In 1902, Benjamin P. Cheney and his wife, actress Julia Arthur built a colonial style, two-story summer estate with roofs used to collect rainwater. The last of the estate remains were burned in 1971, and one of two chimneys was toppled by vandals in the 1990s. The US Government acquired rights to the island during WWI until the end of WWII.
About Boston Harbor Islands
Located just minutes from downtown Boston, the Boston Harbor Islands include 34 islands and peninsulas spread over 50 square miles. Working with city, state, federal and nonprofit partners, the park is a place where you can walk a Civil War-era fort, visit historic lighthouses, explore tide pools, hike lush trails, camp under the stars, or relax while fishing, picnicking, or swimming, all within reach of downtown Boston.
Between the horn of Cape Ann to the north and the defiant, jutting arm of Cape Cod to the south and east, the Boston Harbor forms a giant crescent in the central coast of Massachusetts and is the beating heart of the New England shoreline. The harbor sits within an ancient feature, known as the Boston Basin, which predates the formation of North America. Over the course of over 400 million years, it has seen tropical latitudes, multiple advances and recessions of the sea, and multiple periods of glaciation—the latter couple of which deposited and then carved many of the hills that currently dapple its surface. Today, within a vibrant metropolitan area, the Boston Harbor Islands provide a dynamic assembly of ecosystems, ranging from rocky, windswept shores to dense forests to developed and filled land—all with a long and complicated history of human use.
The hub islands, Georges and Spectacle, offer a world-class experience complete with hiking trails, picnic areas, interpretative walks, recreational programs, concessions, and state-of-the-art visitor centers. The more rustic islands, Peddocks, Bumpkin, Grape, and Lovells, provide camping adventures that offer a unique experience for locals and visitors to the Boston area. Thompson Island is open to the public via public ferries on specified weekends throughout the summer and fall.
Allow at least a half day to see one island and a day to see more. Georges, Spectacle, and Peddocks Island have fresh water and restrooms, while Lovells, Bumpkin, and Grape island have composting toilets. There are no trash receptacles; please pack out what you pack in.

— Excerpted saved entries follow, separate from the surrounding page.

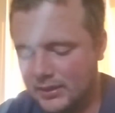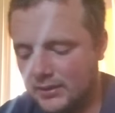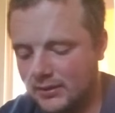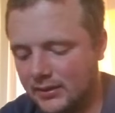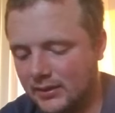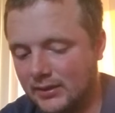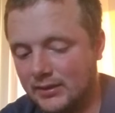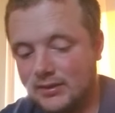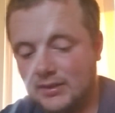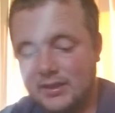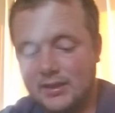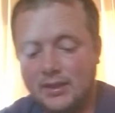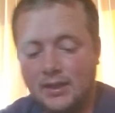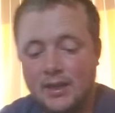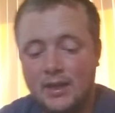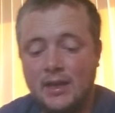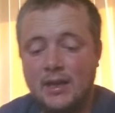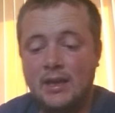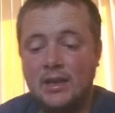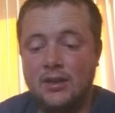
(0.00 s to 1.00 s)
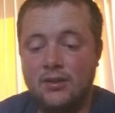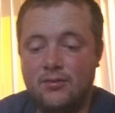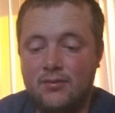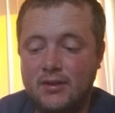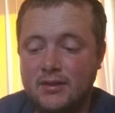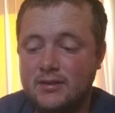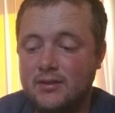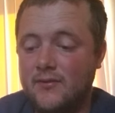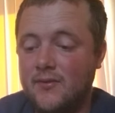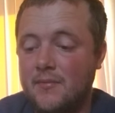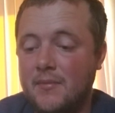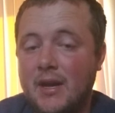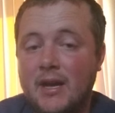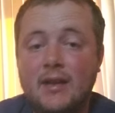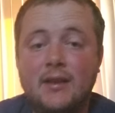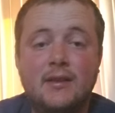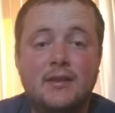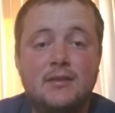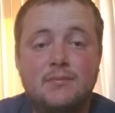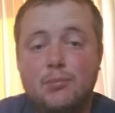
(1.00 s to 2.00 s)
And then he said, the rest of them I
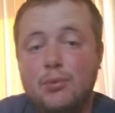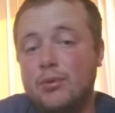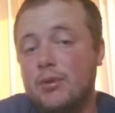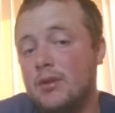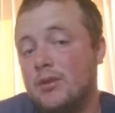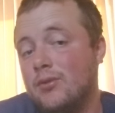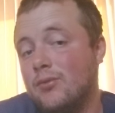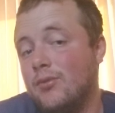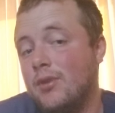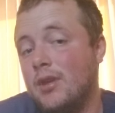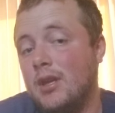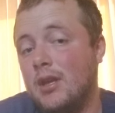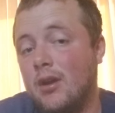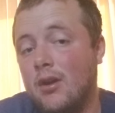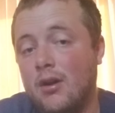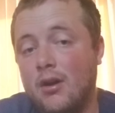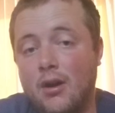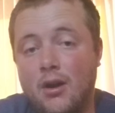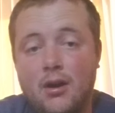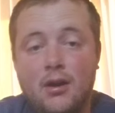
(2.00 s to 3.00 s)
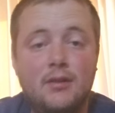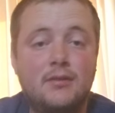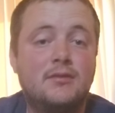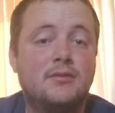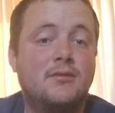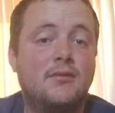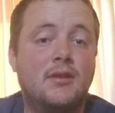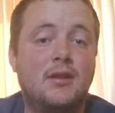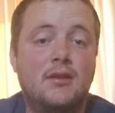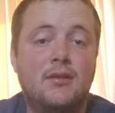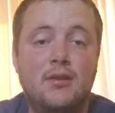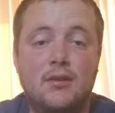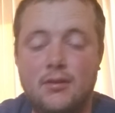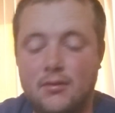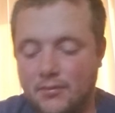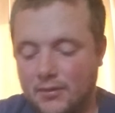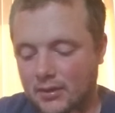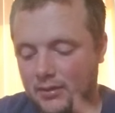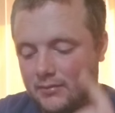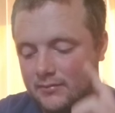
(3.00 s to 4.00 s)
at least booted to the on-screen,
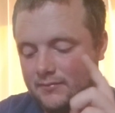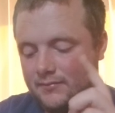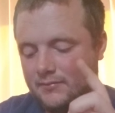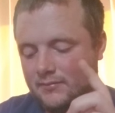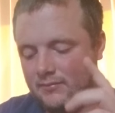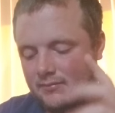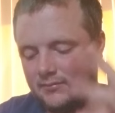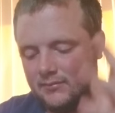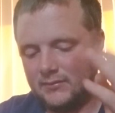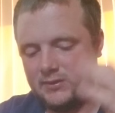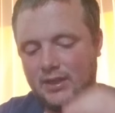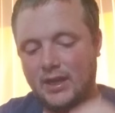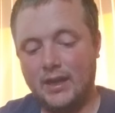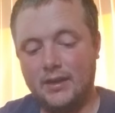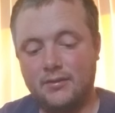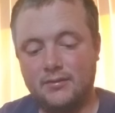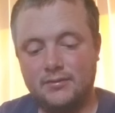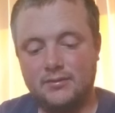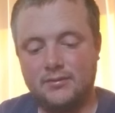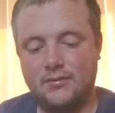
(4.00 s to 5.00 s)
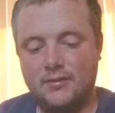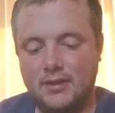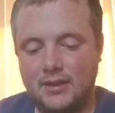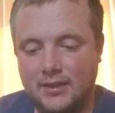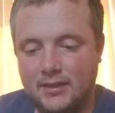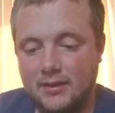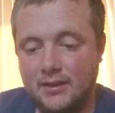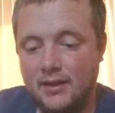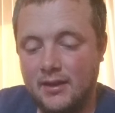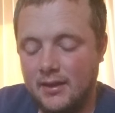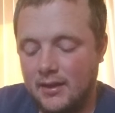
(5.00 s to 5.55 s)
the title screen.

A visit to the Boston Harbor Islands is an opportunity to play, learn, serve, and work within the largest recreational open space in the Boston area.

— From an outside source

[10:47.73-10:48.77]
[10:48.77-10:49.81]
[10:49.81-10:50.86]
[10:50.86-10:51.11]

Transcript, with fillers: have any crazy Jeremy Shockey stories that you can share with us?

From Boston Harbor Islands (National Park Service) webpage
The Boston Harbor Islands National Recreation Area comprises 34 islands ranging in size from less than 1 acre to 274 acres. A variety of habitats, including marine, rock cliffs, beaches, salt marsh, and forests support many different species in all seasons. Several species of special concern in Massachusetts have been observed on the Islands including Common and Least Tern, Barn Owl, and Common Loon. The Northern Harrier, a threatened species, also occurs on the islands. Significant numbers of colonial-nesting waterbirds, including Double-crested Cormorants, Black-crowned Night-Herons, and Snowy Egrets have been present for at least two decades. Migratory shorebirds, raptors, and songbirds utilize the harbor islands during the spring and fall, and great flocks of waterfowl overwinter there.